School of Informatics and Computing, Indiana University-Purdue University Indianapolis, Indianapolis, Indiana 46202, United States.
Department of Biomedical Informatics and Department of Computer Science and Engineering, Ohio State University, Columbus, Ohio 43210, United States.
Anal Chem. 2020 Jun 2;92(11):7778-7785. doi: 10.1021/acs.analchem.0c00903. Epub 2020 May 13.

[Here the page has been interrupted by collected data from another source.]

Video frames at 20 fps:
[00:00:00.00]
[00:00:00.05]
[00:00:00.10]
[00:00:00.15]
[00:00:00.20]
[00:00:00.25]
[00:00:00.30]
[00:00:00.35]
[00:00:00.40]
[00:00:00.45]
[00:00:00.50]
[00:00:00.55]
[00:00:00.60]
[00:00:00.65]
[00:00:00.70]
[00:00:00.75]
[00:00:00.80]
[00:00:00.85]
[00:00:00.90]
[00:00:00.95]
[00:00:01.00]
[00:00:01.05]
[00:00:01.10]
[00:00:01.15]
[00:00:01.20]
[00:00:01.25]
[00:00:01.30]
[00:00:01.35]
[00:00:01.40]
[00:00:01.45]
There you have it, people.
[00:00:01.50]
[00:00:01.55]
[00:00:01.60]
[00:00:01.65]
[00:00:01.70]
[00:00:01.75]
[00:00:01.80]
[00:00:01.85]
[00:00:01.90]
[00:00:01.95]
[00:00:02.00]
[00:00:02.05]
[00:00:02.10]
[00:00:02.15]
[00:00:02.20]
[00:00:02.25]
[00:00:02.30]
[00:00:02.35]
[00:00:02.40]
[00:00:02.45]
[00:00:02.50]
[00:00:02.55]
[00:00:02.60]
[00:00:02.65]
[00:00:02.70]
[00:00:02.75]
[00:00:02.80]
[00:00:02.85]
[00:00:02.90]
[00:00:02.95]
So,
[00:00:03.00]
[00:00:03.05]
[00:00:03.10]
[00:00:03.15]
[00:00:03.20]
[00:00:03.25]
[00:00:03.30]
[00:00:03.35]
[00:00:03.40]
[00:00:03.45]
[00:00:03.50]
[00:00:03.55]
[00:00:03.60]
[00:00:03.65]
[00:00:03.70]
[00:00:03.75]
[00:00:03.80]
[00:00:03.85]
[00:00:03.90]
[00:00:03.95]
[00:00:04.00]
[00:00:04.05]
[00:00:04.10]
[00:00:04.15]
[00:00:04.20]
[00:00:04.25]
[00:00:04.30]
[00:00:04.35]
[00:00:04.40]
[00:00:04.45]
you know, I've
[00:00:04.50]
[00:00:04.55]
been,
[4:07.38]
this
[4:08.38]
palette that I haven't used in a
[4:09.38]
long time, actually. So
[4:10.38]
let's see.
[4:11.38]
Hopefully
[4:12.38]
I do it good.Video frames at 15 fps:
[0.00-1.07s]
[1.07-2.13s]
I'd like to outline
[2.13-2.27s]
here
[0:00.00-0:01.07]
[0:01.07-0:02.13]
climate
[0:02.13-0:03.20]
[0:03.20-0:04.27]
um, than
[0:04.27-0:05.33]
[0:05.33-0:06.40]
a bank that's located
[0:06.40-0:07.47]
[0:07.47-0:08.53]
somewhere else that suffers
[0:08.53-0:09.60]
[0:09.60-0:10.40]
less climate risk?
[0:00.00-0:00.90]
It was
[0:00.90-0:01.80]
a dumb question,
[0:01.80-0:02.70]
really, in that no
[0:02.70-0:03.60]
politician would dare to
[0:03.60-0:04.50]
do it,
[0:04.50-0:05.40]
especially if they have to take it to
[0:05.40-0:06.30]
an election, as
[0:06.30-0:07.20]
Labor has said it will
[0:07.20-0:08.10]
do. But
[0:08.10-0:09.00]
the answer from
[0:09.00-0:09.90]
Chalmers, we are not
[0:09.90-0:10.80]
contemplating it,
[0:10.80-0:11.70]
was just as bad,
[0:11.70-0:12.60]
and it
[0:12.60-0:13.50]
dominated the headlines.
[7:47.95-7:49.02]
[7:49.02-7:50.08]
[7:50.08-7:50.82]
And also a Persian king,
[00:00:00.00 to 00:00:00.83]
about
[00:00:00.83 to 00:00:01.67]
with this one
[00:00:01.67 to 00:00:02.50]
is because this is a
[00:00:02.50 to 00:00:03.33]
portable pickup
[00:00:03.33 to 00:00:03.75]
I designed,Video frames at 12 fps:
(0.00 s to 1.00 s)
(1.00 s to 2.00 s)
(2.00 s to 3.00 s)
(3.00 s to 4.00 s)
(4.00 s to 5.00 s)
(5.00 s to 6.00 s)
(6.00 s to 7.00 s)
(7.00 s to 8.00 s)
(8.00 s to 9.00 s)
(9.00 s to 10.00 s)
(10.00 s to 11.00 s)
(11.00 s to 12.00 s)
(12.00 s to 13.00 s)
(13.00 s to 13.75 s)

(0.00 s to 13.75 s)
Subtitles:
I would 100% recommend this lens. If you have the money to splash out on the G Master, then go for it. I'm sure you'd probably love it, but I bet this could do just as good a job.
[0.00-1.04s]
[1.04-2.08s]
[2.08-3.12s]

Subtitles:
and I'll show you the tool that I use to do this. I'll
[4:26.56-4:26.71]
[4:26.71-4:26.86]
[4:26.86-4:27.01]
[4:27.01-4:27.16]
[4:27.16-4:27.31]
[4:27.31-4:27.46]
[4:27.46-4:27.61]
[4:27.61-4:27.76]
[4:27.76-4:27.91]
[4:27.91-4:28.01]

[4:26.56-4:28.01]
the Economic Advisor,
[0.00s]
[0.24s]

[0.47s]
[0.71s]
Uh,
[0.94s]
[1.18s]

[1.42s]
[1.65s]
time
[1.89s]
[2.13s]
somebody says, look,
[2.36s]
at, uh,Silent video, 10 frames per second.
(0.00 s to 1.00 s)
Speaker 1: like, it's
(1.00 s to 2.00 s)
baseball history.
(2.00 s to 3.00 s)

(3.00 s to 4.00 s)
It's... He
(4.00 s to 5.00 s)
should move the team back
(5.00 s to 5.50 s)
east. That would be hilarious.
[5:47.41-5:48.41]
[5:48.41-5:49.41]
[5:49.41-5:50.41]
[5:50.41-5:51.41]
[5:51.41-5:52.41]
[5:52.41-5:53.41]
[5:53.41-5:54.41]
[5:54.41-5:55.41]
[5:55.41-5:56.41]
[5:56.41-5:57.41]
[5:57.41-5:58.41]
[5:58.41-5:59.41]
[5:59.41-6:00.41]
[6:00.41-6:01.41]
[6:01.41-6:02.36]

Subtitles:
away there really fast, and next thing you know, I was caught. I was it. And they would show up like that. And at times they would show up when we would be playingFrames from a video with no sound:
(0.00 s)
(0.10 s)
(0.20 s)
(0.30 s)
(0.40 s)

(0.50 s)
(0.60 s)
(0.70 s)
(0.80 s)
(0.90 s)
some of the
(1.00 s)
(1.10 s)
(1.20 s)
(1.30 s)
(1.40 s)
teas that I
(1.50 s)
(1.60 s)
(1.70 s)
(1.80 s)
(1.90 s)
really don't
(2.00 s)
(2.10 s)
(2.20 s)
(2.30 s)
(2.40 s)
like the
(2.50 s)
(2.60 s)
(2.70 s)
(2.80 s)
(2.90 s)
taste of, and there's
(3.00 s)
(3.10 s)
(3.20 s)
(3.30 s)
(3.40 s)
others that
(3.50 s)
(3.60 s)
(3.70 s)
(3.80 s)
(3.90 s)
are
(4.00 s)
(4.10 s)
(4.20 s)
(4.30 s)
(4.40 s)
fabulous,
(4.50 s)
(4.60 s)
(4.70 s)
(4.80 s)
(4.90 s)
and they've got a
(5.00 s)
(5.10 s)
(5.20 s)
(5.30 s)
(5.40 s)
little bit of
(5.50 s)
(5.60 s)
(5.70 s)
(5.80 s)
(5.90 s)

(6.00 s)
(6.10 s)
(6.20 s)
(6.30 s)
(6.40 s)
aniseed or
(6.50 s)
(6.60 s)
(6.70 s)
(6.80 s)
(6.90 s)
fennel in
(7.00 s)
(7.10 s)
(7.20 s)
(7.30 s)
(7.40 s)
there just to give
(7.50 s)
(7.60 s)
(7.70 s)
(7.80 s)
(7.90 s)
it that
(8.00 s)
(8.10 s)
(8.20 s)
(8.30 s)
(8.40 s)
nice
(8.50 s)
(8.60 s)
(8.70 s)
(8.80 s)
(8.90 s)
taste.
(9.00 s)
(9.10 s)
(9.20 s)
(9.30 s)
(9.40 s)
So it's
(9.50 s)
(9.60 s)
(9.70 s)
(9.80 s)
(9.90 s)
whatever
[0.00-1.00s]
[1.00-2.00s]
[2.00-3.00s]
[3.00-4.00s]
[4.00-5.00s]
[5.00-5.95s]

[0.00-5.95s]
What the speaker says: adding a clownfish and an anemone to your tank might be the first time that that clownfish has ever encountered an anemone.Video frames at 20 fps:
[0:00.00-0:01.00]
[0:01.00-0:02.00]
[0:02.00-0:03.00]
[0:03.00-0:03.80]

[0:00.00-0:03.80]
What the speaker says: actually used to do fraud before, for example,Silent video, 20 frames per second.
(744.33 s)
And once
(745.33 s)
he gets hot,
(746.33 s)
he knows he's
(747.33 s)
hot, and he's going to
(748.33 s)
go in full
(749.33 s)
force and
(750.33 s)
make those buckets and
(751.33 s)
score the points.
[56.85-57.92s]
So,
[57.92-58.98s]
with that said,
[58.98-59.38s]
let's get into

Top-down mass spectrometry has become the main method for intact proteoform identification, characterization, and quantitation. Because of the complexity of top-down mass spectrometry data, spectral deconvolution is an indispensable step in spectral data analysis, which groups spectral peaks into isotopic envelopes and extracts monoisotopic masses of precursor or fragment ions. The performance of spectral deconvolution methods relies heavily on their scoring functions, which distinguish correct envelopes from incorrect ones. A good scoring function increases the accuracy of deconvoluted masses reported from mass spectra. In this paper, we present EnvCNN, a convolutional neural network-based model for evaluating isotopic envelopes. We show that the model outperforms other scoring functions in distinguishing correct envelopes from incorrect ones and that it increases the number of identifications and improves the statistical significance of identifications in top-down spectral interpretation.
自上而下的质谱法已成为鉴定、描述和定量完整蛋白质形式的主要方法。由于自上而下的质谱数据的复杂性,谱分解是谱数据分析中不可或缺的一步,它将谱峰分组到同位素包络中,并提取前体或碎片离子的单一同位素质量。谱分解方法的性能很大程度上取决于其评分函数,该函数可将正确的包络与不正确的包络区分开来。一个好的评分函数可以提高从质谱报告的解卷积质量的准确性。在本文中,我们提出了基于卷积神经网络的 EnvCNN 模型,用于评估同位素包络。我们表明,该模型在区分正确的包络和错误的包络方面优于其他评分函数,并且它增加了鉴定数量,并提高了自上而下的光谱解释中鉴定的统计显著性。